Bereits sein bisheriges Engagement trägt Früchte: "Mittlerweile bekomme ich mehr Anfragen von Schülern, die den Beruf des Stuckateurs erlernen wollen, als ich selbst brauchen kann.", verrät der Stuckateur. "Somit konnte ich aus meiner Bildungspartnerschaft schon anderen Kollegen interessierte Jugendliche in Praktika und Ausbildungsverhältnisse vermitteln."
"Wer in die Offensive geht, hat große Chancen, gute Leute zu bekommen.", sagt er und rät jedem, Ähnliches zu machen. Das ist nicht nur für den einzelnen Betrieb, sondern für das ganze Stuckateurhandwerk von Vorteil.

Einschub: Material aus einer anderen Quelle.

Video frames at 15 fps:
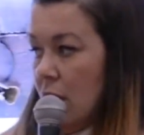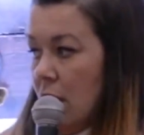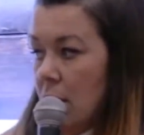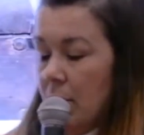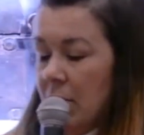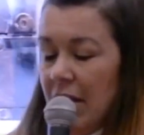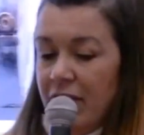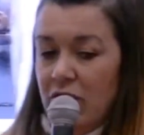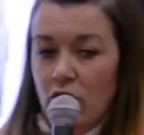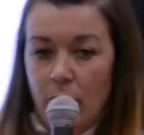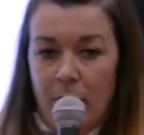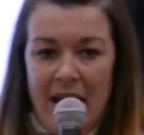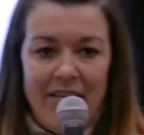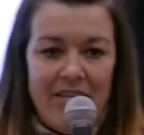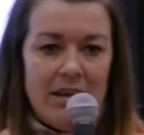But if you're
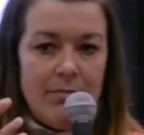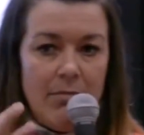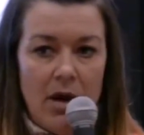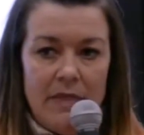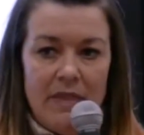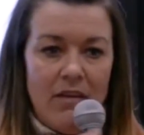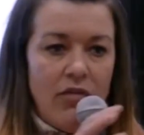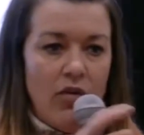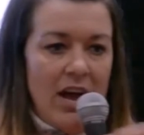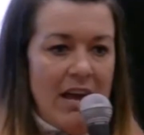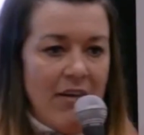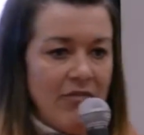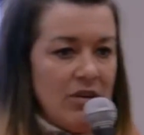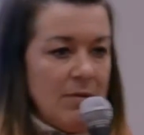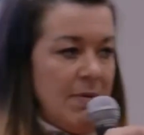bearing in mind that for
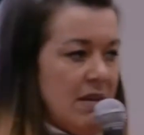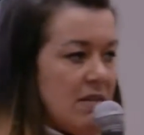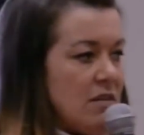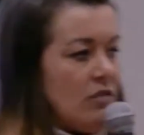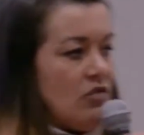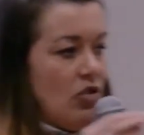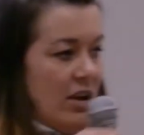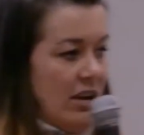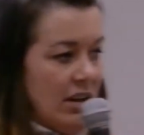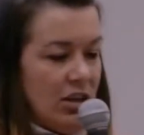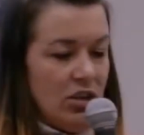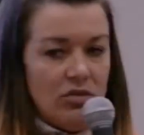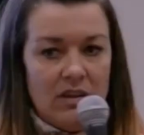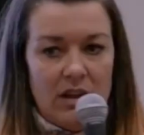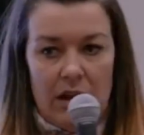every piece of training
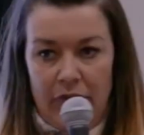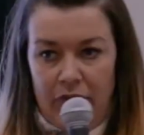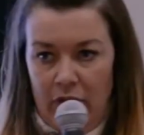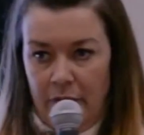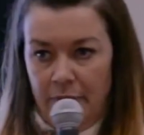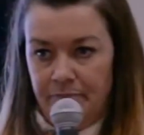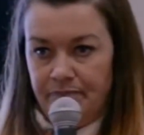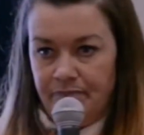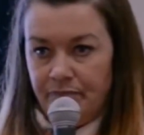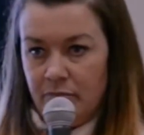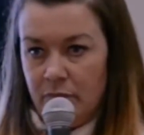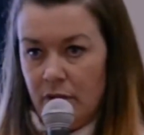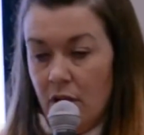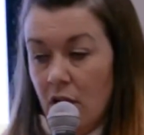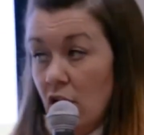you deliver,
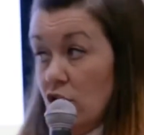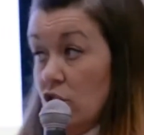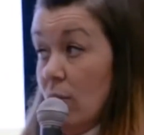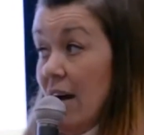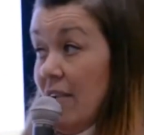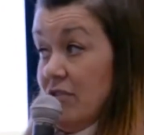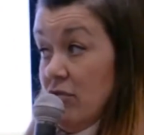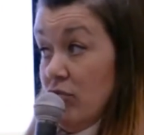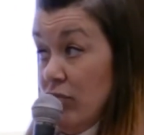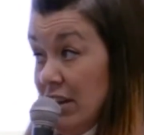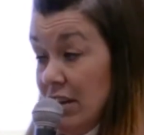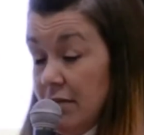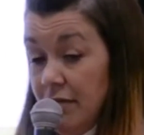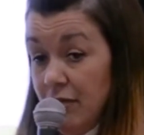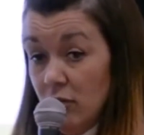you have to
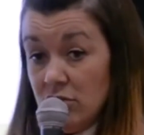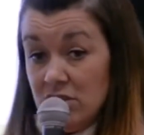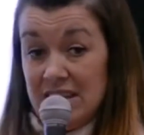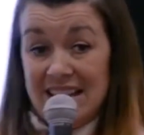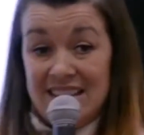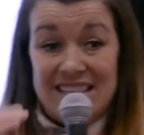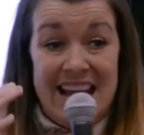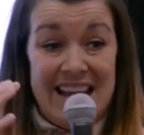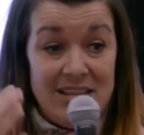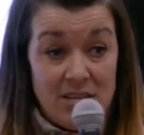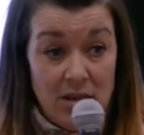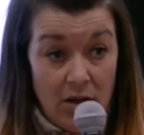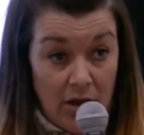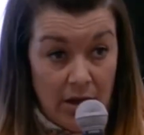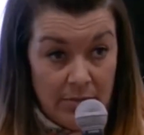reinforce that 10
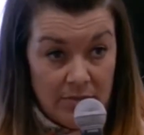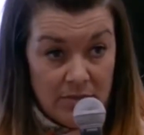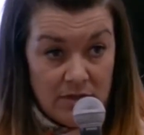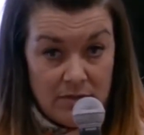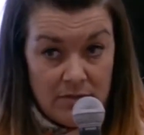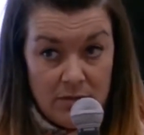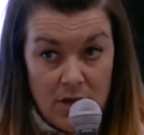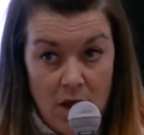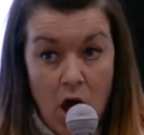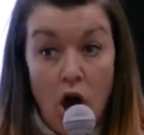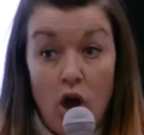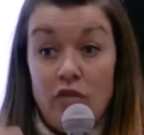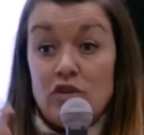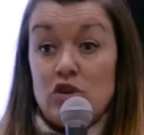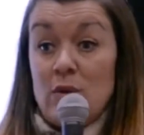times
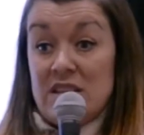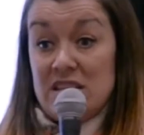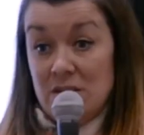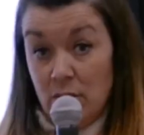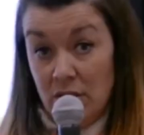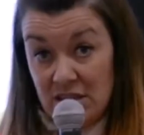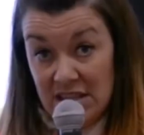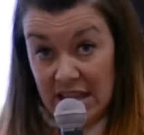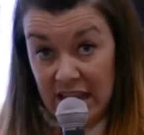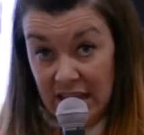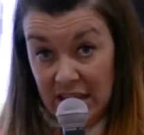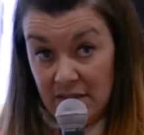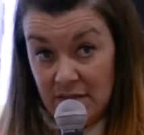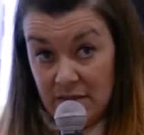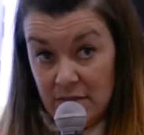over 21
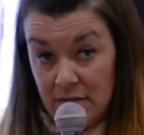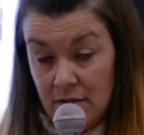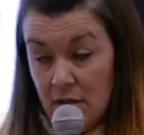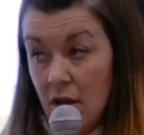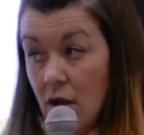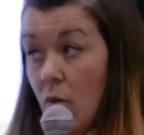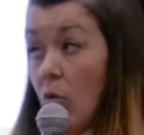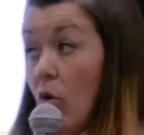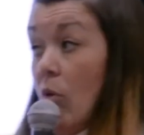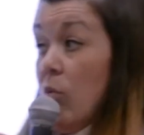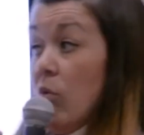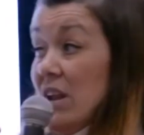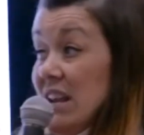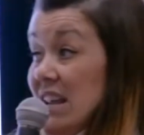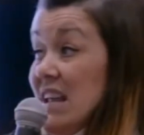days. What
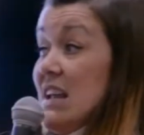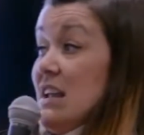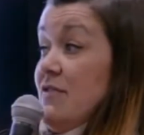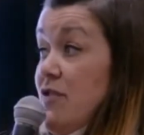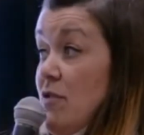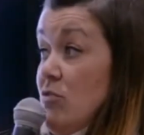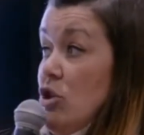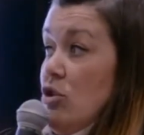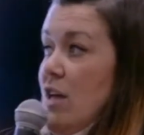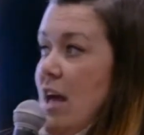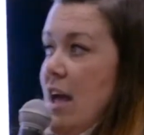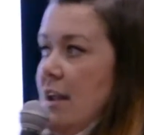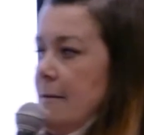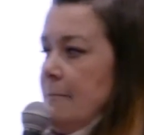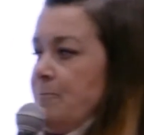we need from you
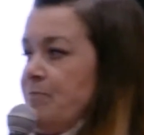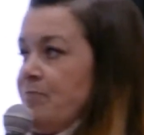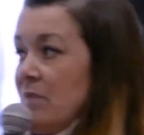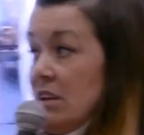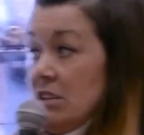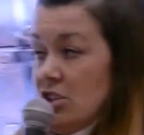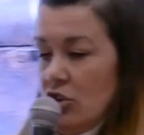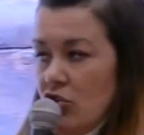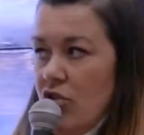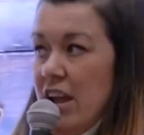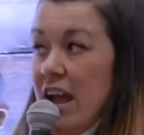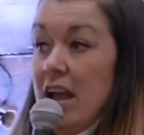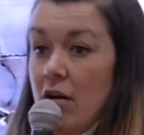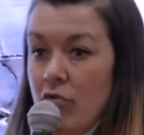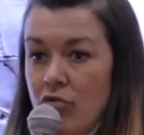then is to
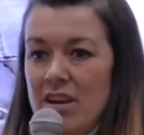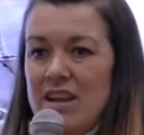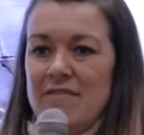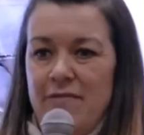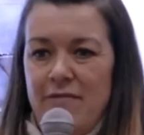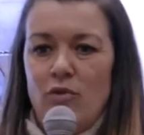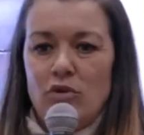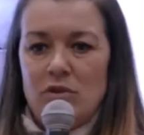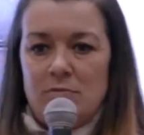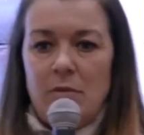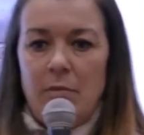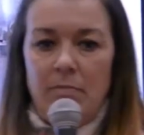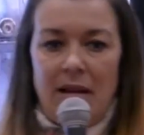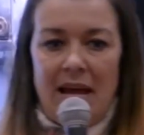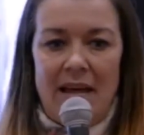create a
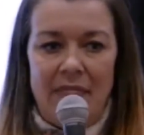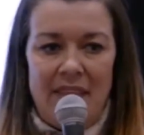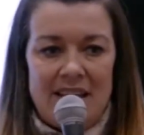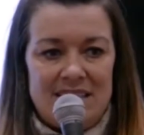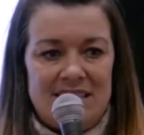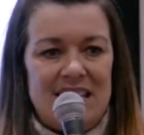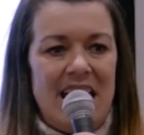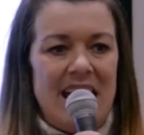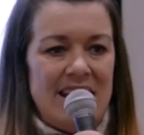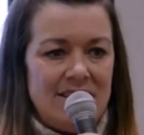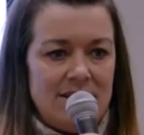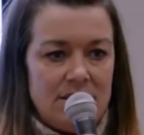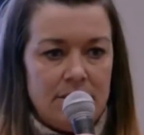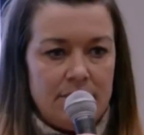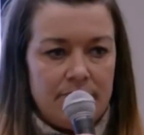reinforcement plan that says,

Denn anlässlich der Unterrichtseinheiten lernen die Schüler auch, dass der Beruf des Stuckateurs Zukunft hat und dass es sinnvoll ist, diesen Beruf zu erlernen.

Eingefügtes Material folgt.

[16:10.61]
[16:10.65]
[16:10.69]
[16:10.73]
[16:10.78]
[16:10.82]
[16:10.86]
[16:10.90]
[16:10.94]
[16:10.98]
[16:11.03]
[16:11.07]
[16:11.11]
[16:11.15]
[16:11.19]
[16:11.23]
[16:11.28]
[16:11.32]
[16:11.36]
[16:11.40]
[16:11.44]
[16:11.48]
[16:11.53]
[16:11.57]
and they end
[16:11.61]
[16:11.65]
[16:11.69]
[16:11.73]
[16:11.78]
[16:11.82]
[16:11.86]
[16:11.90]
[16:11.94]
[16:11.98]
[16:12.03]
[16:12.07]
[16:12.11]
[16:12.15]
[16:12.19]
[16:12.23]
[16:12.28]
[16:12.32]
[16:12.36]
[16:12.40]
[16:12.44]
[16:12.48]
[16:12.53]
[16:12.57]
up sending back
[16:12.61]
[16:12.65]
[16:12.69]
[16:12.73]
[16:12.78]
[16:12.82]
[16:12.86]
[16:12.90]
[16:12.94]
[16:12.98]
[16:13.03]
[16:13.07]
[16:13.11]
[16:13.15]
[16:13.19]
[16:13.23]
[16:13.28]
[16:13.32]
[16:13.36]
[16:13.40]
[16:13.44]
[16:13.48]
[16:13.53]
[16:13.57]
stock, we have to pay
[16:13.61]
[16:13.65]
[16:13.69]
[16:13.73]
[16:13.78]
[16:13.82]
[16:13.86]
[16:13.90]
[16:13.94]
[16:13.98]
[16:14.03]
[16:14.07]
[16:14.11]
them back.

Vor kurzem konnte Koch nun noch eine weitere Bildungspartnerschaft mit der Köndringer Nikolaus-Christian-Sander-Schule besiegeln. Der Vertrag zwischen Schule und Unternehmen, der zunächst für zwei Jahre gilt, resultierte aus dem erfolgreichen Pilotprojekt im Kunstunterricht der Klasse 9a (Stuckleisten ziehen). Die 23 Schülerinnen und Schüler fertigten mit großem Engagement zusammen mit Klassenlehrerin Tina Ehlert unter fachmännischer Anleitung des Stuckateurs in rund zehn Schulstunden Bilderrahmen aus Stuck.
Dass das Projekt den Schülern gefallen hat, äußerte sich nicht zuletzt darin, dass sich die Klassensprecher bei Marcus Koch und seinem ihn unterstützenden Vater Reinhold mit einem "guten Tröpfchen" bedankten.